TASK INPUTS →
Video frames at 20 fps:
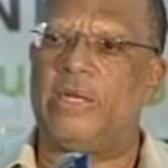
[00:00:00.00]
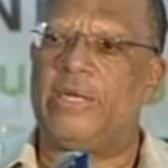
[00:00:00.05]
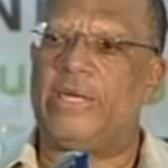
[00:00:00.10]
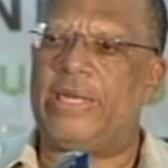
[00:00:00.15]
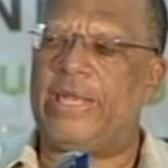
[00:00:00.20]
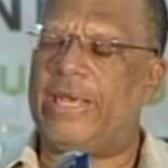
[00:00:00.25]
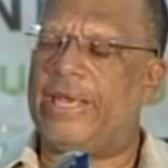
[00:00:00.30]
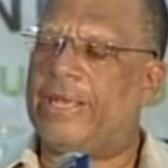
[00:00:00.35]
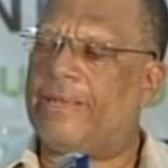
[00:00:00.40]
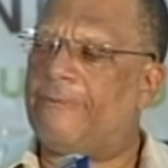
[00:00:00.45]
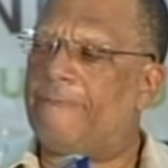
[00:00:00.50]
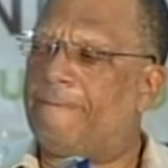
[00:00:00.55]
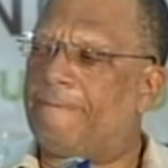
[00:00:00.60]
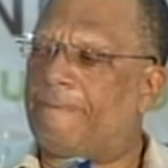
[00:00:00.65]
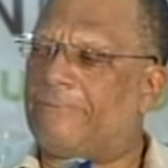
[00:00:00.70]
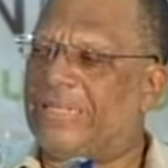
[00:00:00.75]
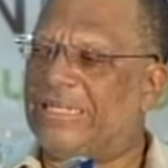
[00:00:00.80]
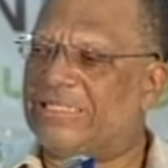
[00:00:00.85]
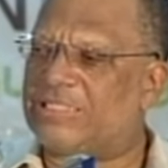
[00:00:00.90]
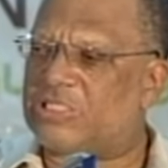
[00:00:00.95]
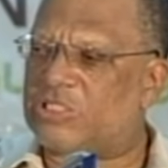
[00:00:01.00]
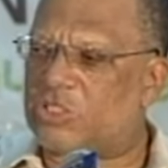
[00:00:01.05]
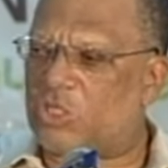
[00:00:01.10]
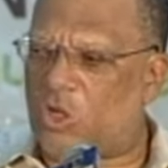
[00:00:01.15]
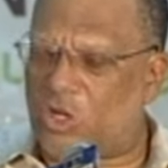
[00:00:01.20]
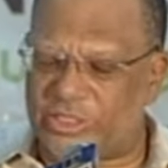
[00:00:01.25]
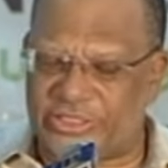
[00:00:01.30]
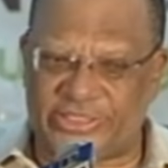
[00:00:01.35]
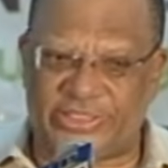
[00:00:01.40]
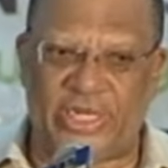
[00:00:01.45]
the
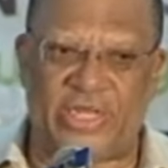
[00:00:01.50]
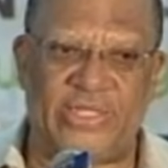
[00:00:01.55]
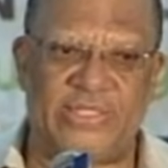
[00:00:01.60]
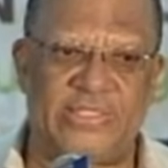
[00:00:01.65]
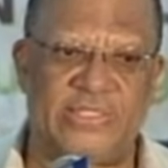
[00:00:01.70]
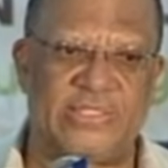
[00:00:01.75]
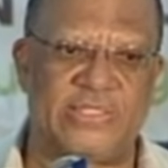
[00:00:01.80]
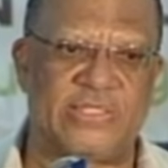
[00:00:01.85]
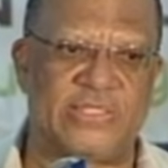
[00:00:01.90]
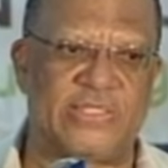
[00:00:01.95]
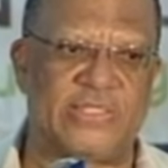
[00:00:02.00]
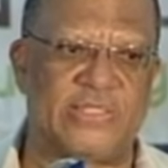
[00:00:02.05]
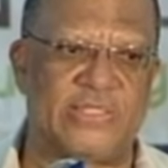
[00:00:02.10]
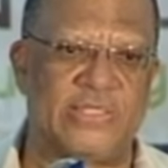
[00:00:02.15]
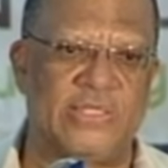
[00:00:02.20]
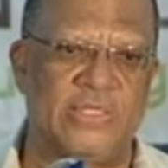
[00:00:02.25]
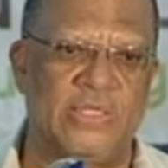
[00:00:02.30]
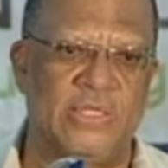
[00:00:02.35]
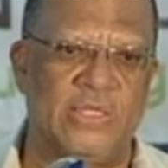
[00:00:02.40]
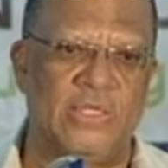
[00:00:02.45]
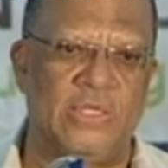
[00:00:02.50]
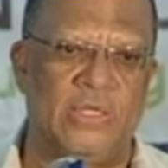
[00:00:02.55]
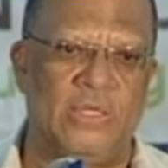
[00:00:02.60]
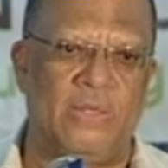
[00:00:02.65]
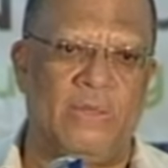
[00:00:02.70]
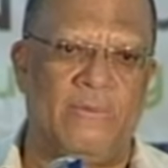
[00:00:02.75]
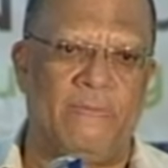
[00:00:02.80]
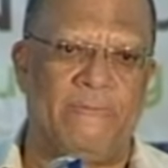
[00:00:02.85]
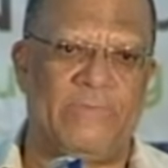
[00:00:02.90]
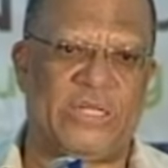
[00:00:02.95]
discussions
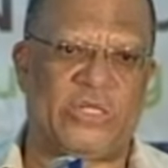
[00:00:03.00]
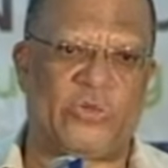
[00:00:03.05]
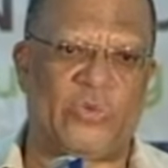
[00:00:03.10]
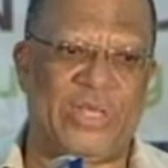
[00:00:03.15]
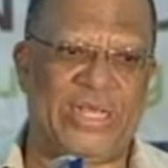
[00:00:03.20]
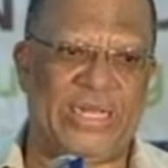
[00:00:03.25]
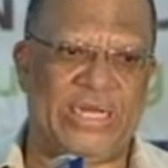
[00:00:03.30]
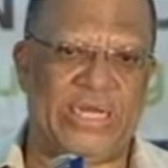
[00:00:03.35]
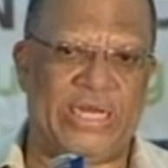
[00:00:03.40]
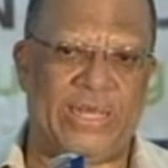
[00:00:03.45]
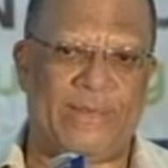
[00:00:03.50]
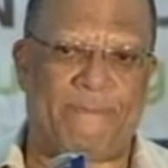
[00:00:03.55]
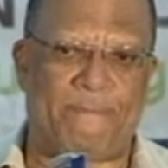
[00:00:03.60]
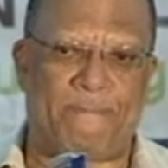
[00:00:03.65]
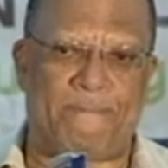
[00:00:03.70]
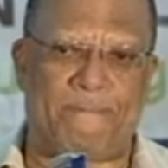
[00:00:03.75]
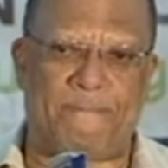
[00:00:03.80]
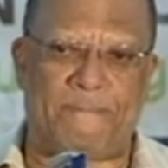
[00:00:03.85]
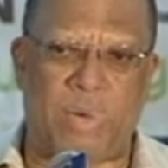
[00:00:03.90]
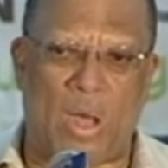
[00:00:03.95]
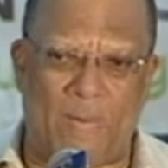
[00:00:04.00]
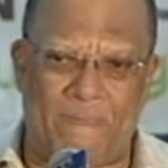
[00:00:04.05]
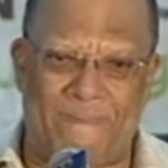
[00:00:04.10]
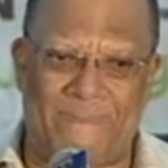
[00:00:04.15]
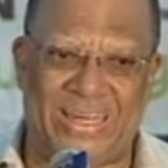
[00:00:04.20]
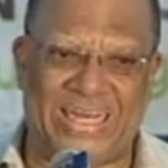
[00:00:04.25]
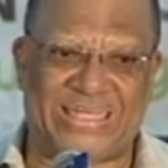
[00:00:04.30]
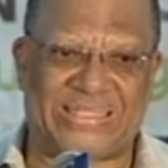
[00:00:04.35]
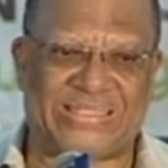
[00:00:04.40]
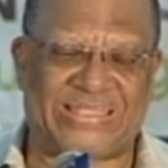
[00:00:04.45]
between the
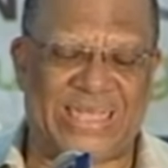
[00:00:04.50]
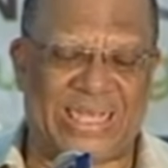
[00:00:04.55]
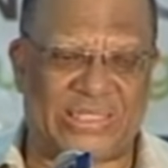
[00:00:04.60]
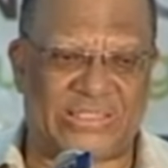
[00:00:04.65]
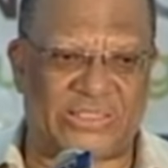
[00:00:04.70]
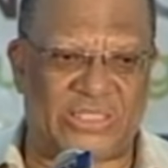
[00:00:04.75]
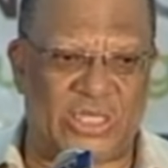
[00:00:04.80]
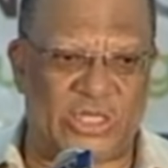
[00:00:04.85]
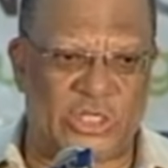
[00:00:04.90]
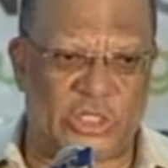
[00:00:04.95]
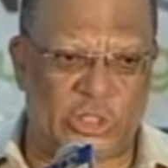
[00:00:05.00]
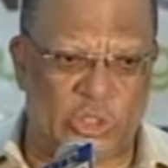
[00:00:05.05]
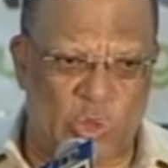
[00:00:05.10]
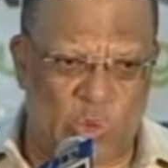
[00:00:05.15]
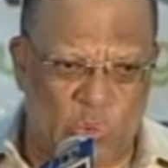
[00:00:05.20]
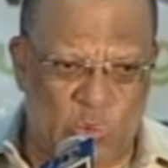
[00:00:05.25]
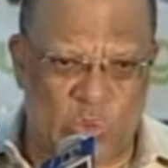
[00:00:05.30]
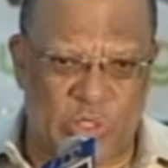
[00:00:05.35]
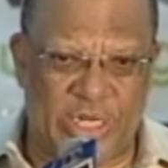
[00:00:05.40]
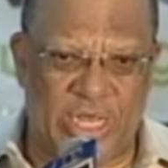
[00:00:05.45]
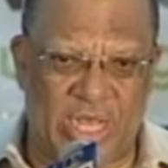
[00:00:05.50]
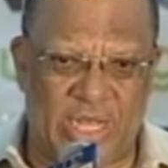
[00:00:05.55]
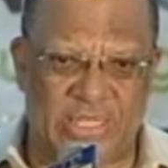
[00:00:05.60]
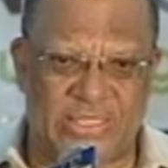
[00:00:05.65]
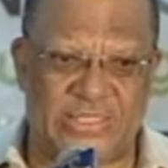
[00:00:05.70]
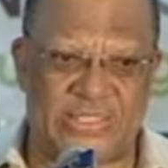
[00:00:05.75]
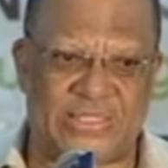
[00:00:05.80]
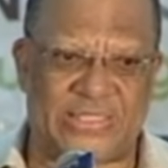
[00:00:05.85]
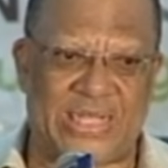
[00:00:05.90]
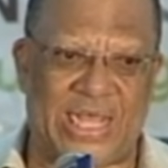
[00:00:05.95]
public sector
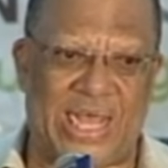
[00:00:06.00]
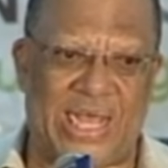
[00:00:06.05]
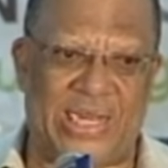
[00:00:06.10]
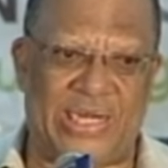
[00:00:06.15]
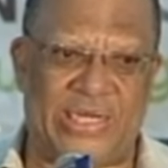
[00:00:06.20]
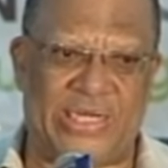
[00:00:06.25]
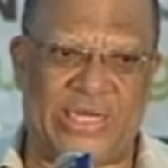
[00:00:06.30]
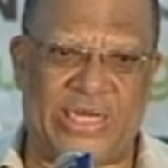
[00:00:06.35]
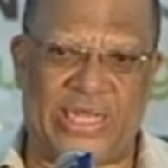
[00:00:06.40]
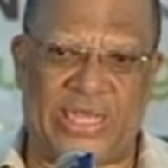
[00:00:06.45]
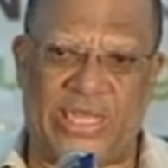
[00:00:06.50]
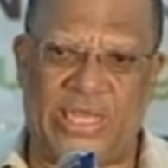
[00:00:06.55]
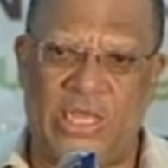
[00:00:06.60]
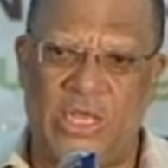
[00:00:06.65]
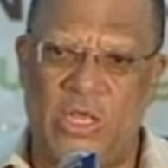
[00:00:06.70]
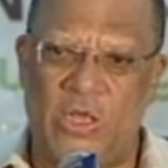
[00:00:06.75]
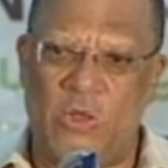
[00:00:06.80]
unions and the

EXERCISE OBJECTIVE → What's needed is an exact copy of the records above from the line containing "[00:00:01.30]" down to the line containing "[00:00:03.65]", both included, without any pictures.

ANSWER BOX →
[00:00:01.30]
[00:00:01.35]
[00:00:01.40]
[00:00:01.45]
the
[00:00:01.50]
[00:00:01.55]
[00:00:01.60]
[00:00:01.65]
[00:00:01.70]
[00:00:01.75]
[00:00:01.80]
[00:00:01.85]
[00:00:01.90]
[00:00:01.95]
[00:00:02.00]
[00:00:02.05]
[00:00:02.10]
[00:00:02.15]
[00:00:02.20]
[00:00:02.25]
[00:00:02.30]
[00:00:02.35]
[00:00:02.40]
[00:00:02.45]
[00:00:02.50]
[00:00:02.55]
[00:00:02.60]
[00:00:02.65]
[00:00:02.70]
[00:00:02.75]
[00:00:02.80]
[00:00:02.85]
[00:00:02.90]
[00:00:02.95]
discussions
[00:00:03.00]
[00:00:03.05]
[00:00:03.10]
[00:00:03.15]
[00:00:03.20]
[00:00:03.25]
[00:00:03.30]
[00:00:03.35]
[00:00:03.40]
[00:00:03.45]
[00:00:03.50]
[00:00:03.55]
[00:00:03.60]
[00:00:03.65]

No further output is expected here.